You might think the contrast between the rivals’ tax plans would have corporate chiefs flocking to Trump’s side. That’s what some recent media coverage suggested by its hyping of a few billionaires’ endorsements and donations: “A flood of elite GOP donors” has been coming “off the sidelines,” Axios wrote. Not quite.

On the heels of reports that Trump had bombed in a private meeting this month with executives of the Business Roundtable (“remarkably meandering, could not keep a straight thought”) came Monday’s damning op-ed in the New York Times from “CEO whisperer” Jeffrey A. Sonnenfeld, president of Yale’s Chief Executive Leadership Institute. Sonnenfeld wrote that not a single Fortune 100 CEO is supporting Trump, in a historic break for the mostly Republican crowd.
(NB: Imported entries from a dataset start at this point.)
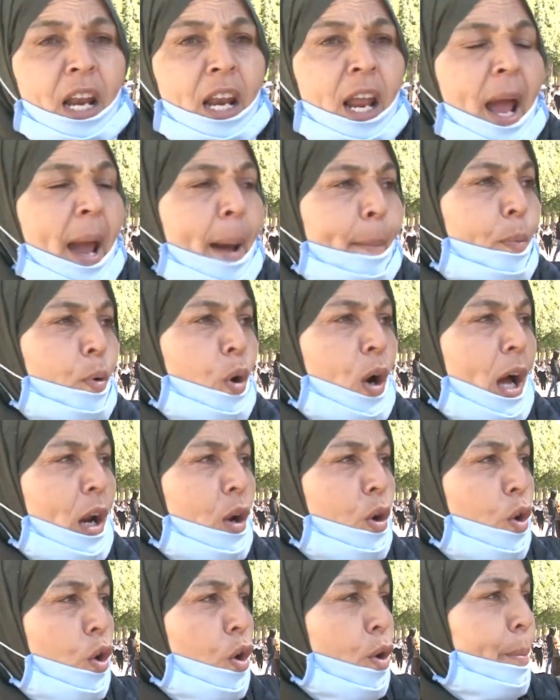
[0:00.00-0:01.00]
لا حبوا
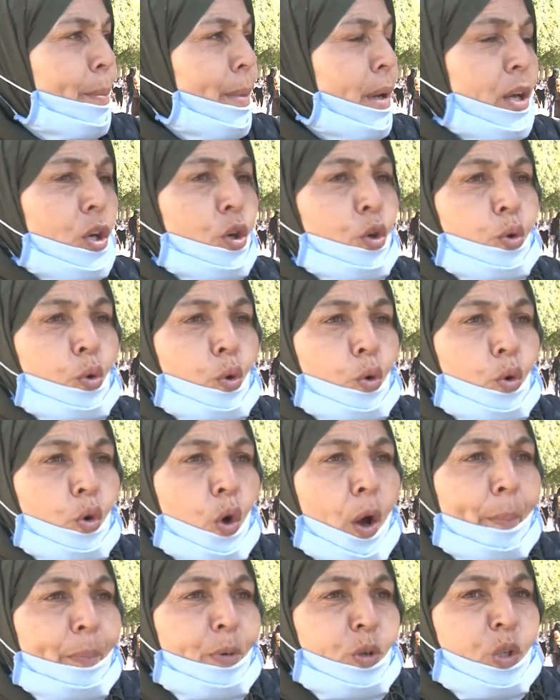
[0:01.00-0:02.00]
يخلوهم يدخلوا
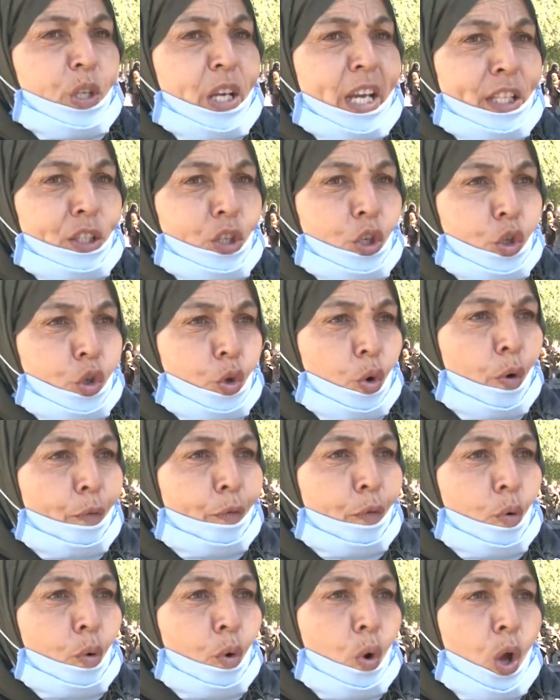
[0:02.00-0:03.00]
الحبسات
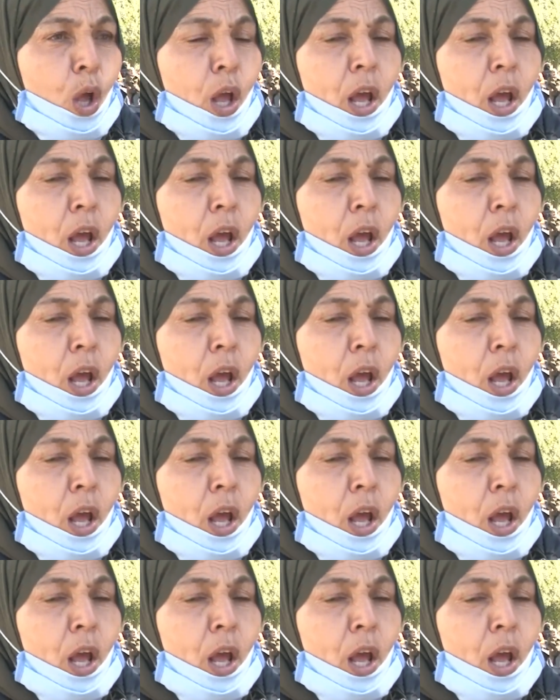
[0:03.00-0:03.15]
يشوفوا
“The Trump economic package frightens them. It’s extremely inflationary,” Sonnenfeld said on CNBC, and the proposed tariffs in particular are “just crazy.” As for Biden, Sonnenfeld wrote in his op-ed that the CEOs’ dislike of the president’s attacks on corporate “greed” and aggressive antitrust enforcement is offset by their appreciation of his infrastructure and chip-manufacturing investments, avoidance of a post-pandemic recession and record energy production and corporate profits — Trump’s lies about all of it notwithstanding.

Sonnenfeld’s prediction: “They’ll be reluctant Biden voters.”

The plutocrats’ votes aren’t enough. Biden needs to cut into the majorities of voters who tell pollsters that their top issues are the economy and inflation, and that Trump would do a better job on both. Biden — and the facts — must turn more of them into his voters, if only reluctant ones.